To me, the moral of the story was this: I have been working so hard for nearly 20 years on optimal hip function. I see a chiro, an RMT, an osteo and I roll and stretch like crazy. I work really hard on functional strengthening movements. At 38 years old, I am stronger than I have ever been and more functional. I need to keep going no matter what and I can never stop. I tried that once and it was clearly not the answer.

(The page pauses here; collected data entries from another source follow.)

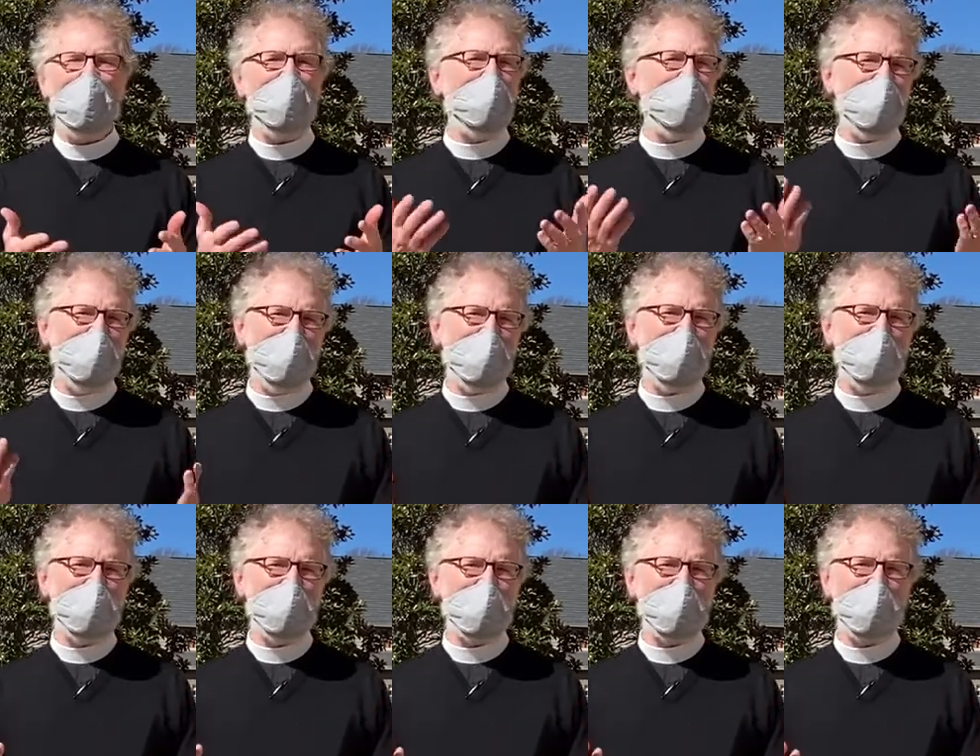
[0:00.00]
and to
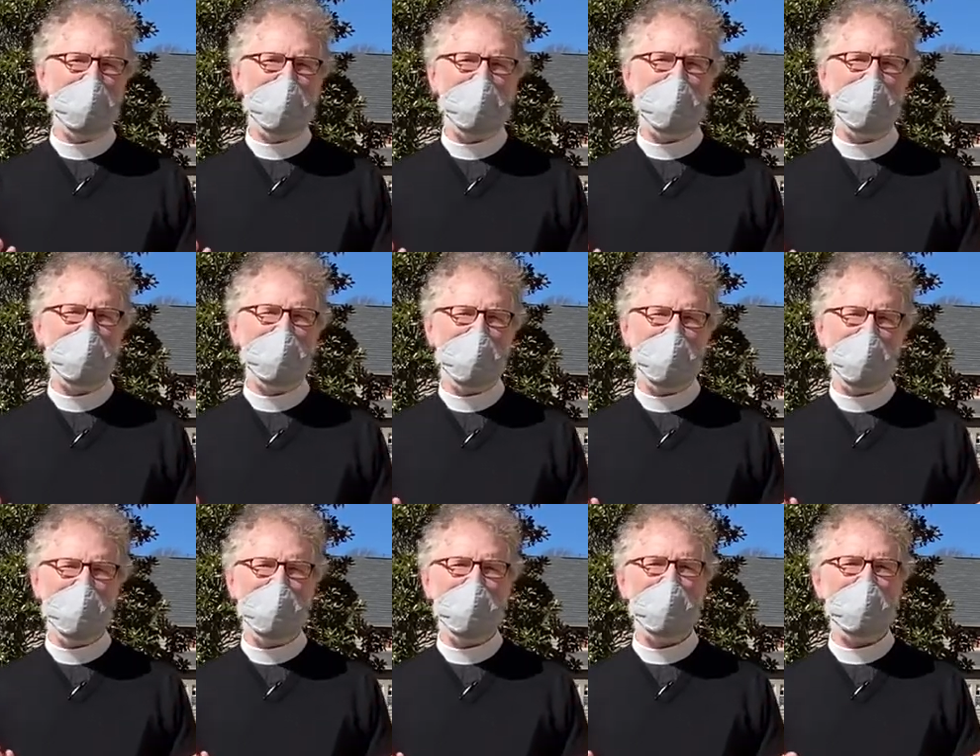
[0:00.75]
celebrate the
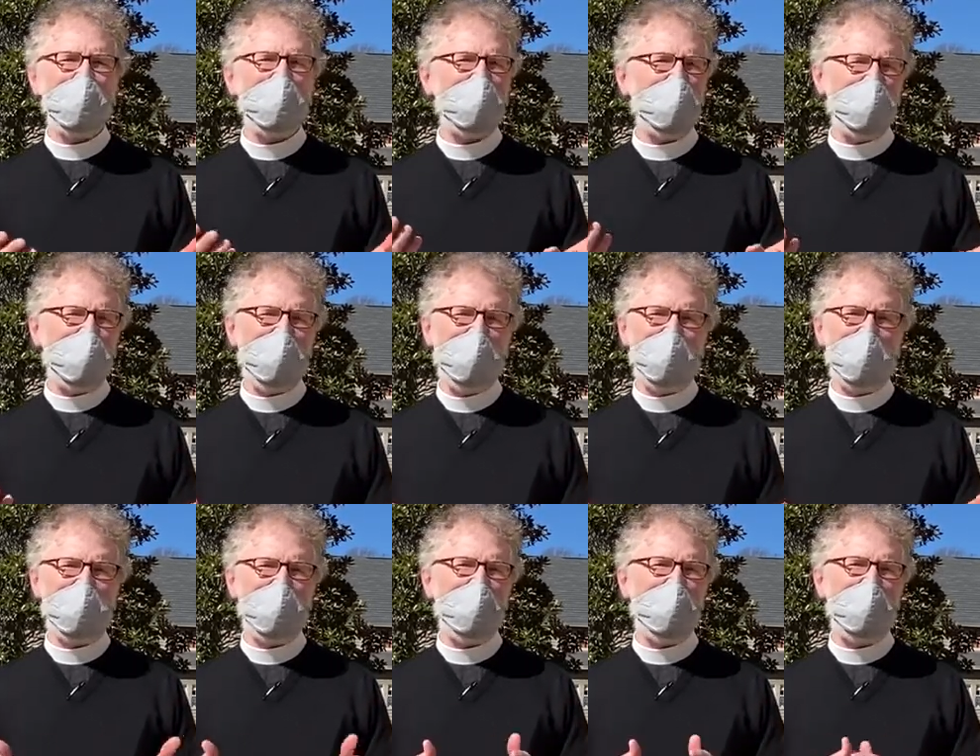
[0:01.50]
Eucharist and have the
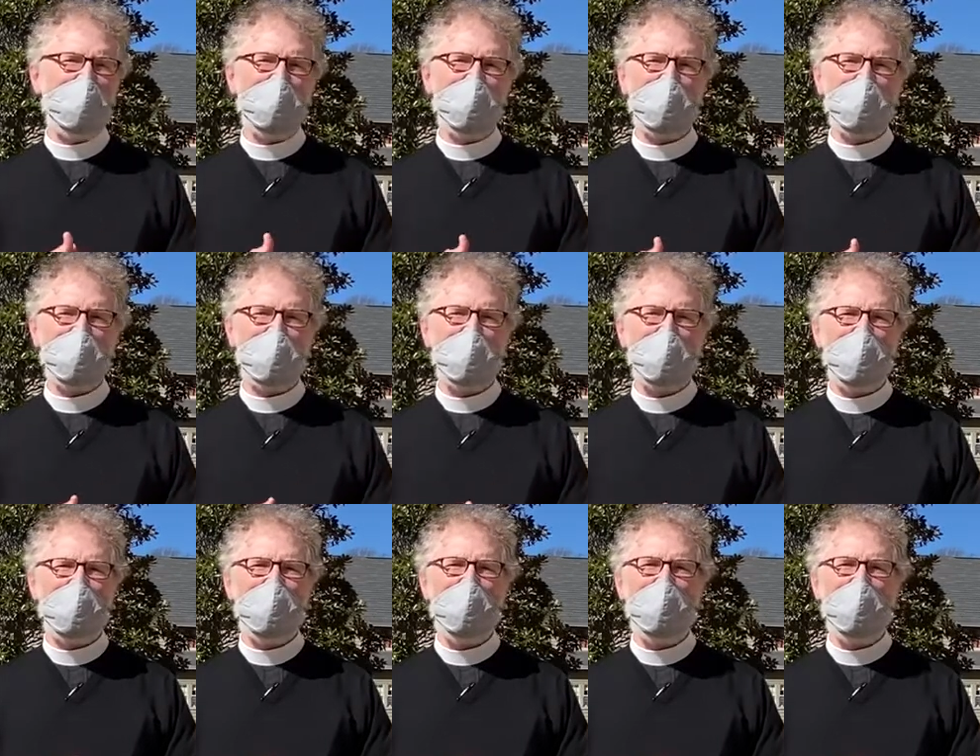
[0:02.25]
sacraments. So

But here is the other thing I know: in many (maybe most), this would be a great reason to not do things. As a fitness professional, I listen to people’s excuses on a daily basis. Even people who aren’t my clients will give me their reasons for not exercising when they find out what I do for a living (I’m not sure why they feel the need…). This could be my excuse to stop. Instead, it is my biggest motivation. I want to be able to do all my sports long into my life, to be active with my kids and my partner, to walk all day long on vacation, to try new things when the opportunity presents. As I get older my muscles will atrophy faster with inactivity, so I just have to never ever stop.

In Conclusion

Realistically, I will likely have both my hips replaced in my 40s or 50s. If I can go into those surgeries strong, I will recover faster and get back to doing all the things I love. So, this is it. Every day, no matter what, I give my body what it needs to be it’s very best, and I will never stop!